Peraturan Direksi Nomor 211 Tahun 2014 seharusnya tidak bisa merevisi Peraturan BPJS Kesehatan Nomor 4 Tahun 2014.
Kementerian Hukum dan HAM (Kemenkumham) mendorong perbaikan regulasi yang diterbitkan Badan Penyelenggara Jaminan Sosial (BPJS) Kesehatan. Hal ini disampaikan oleh Direktur Litigasi Peraturan Perundang-Undangan Kemenkumham, Nasrudin, dalam diskusi yang digelar Lembaga Analisis Kebijakan dan Advokasi Perburuhan (Elkape) di Jakarta, Senin (22/12).

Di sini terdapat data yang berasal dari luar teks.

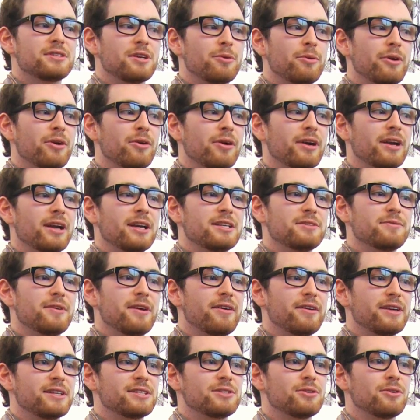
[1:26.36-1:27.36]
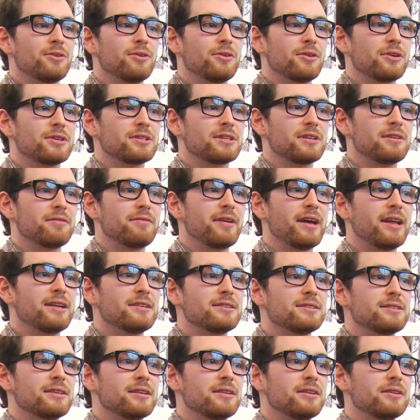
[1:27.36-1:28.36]
So we organise various talks and
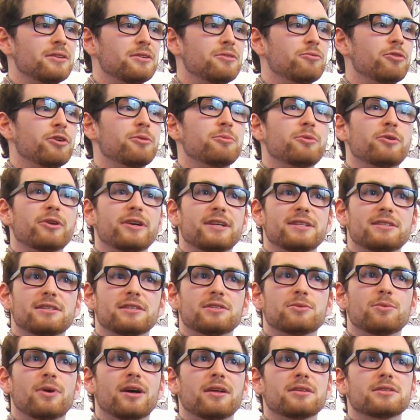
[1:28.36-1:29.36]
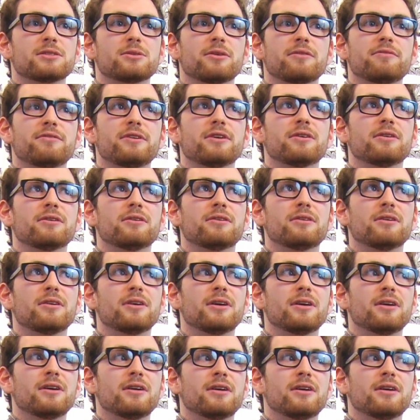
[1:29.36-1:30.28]
events and group crits as well, so if you're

Menurut Nasrudin, salah satu aturan yang perlu diperbaiki yakni Peraturan BPJS Kesehatan Nomor 4 Tahun 2014 tentang Tata Cara Pendaftaran dan Pembayaran Peserta Perorangan BPJS Kesehatan yang telah direvisi Peraturan Direksi BPJS Kesehatan Nomor 211 Tahun 2014 tentang Petunjuk Teknis Pendaftaran dan Penjaminan Peserta Perorangan BPJS Kesehatan.
Nasrudin berpendapat Peraturan Direksi Nomor 211 Tahun 2014 itu seharusnya tidak bisa merevisi Peraturan BPJS Kesehatan Nomor 4 Tahun 2014. Peraturan Direksi itu harusnya berisi ketentuan yang mengatur pelaksanaan Peraturan BPJS Kesehatan. “Peraturan Direksi tidak diakui dalam lembaran negara,” ujarnya.

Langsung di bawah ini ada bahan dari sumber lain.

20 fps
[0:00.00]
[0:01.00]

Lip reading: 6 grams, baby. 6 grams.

Mengingat regulasi itu dikritik banyak pihak, Nasrudin berjanji akan mengakomodasi masukan masyarakat kemudian disampaikan kepada BPJS Kesehatan untuk memperbaiki peraturan tersebut. Menurut dia, proses pembentukan Peraturan BPJS Kesehatan Nomor 4 Tahun 2014 dan Peraturan Direksi Nomor 211 Tahun 2014 tidak melibatkan Kemenkumham.
“Kami hanya berwenang mencatatkan Peraturan BPJS Kesehatan dalam lembaran negara. Tapi kami menerima masukan masyarakat dan akan disampaikan kepada BPJS Kesehatan untuk merevisi peraturan itu,” kata Nasrudin.

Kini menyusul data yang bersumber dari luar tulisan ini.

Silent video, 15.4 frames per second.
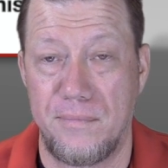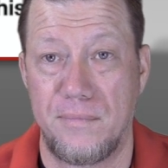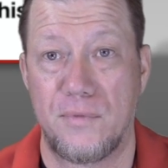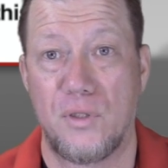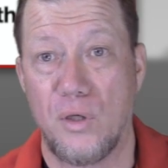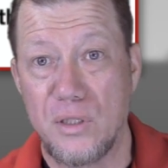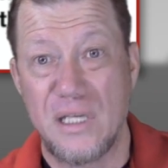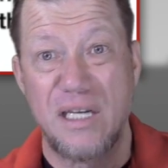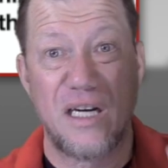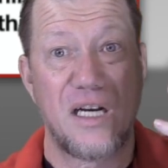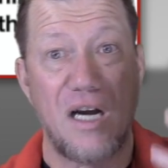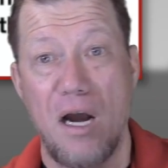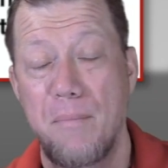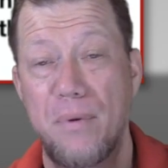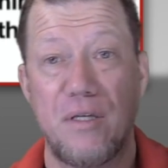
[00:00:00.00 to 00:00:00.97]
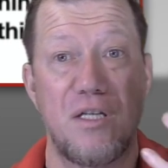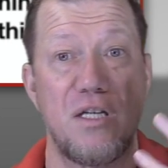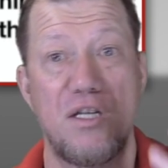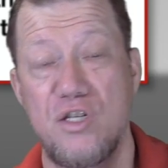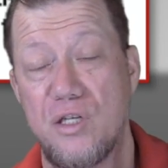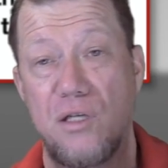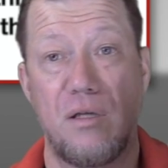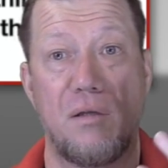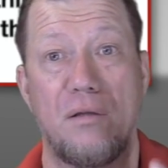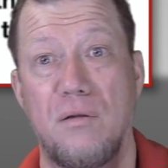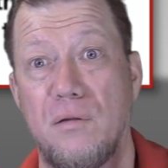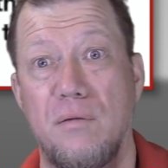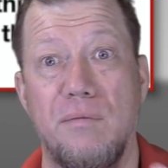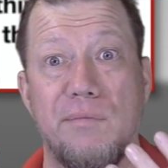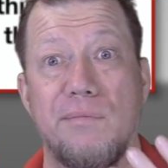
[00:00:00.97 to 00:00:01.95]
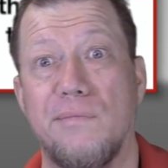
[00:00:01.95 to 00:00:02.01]
So it's like a competition.
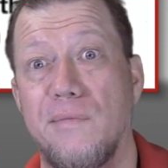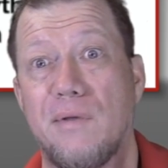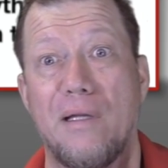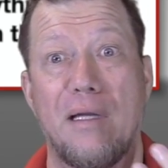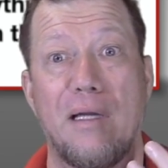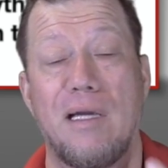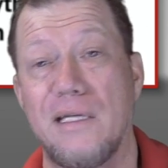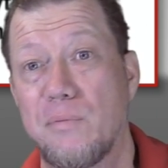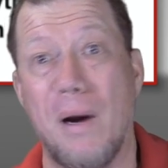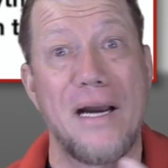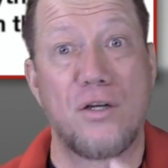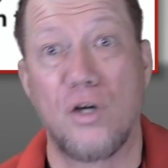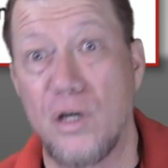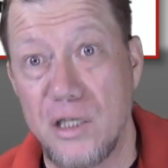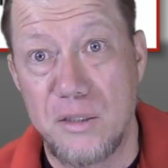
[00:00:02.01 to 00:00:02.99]
It's my turn to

Anggota Dewan Jaminan Sosial Nasional (DJSN), Asih Eka Putri, menilai Peraturan BPJS Kesehatan itu patut direvisi. Misalnya, terkait masa aktivasi kartu BPJS Kesehatan selama tujuh hari. Kemudian, bayi baru lahir dari peserta BPJS Kesehatan yang harusnya otomatis terdaftar sebagai peserta.
Untuk bayi baru lahir, Asih mengingatkan harus ditentukan berapa lama jangka waktu berlakunya. Misalnya, bayi baru lahir otomatis jadi peserta BPJS Kesehatan selama tujuh hari kedepan. Dalam waktu tujuh hari itu orang tua harus mendaftarkan bayinya menjadi peserta BPJS Kesehatan.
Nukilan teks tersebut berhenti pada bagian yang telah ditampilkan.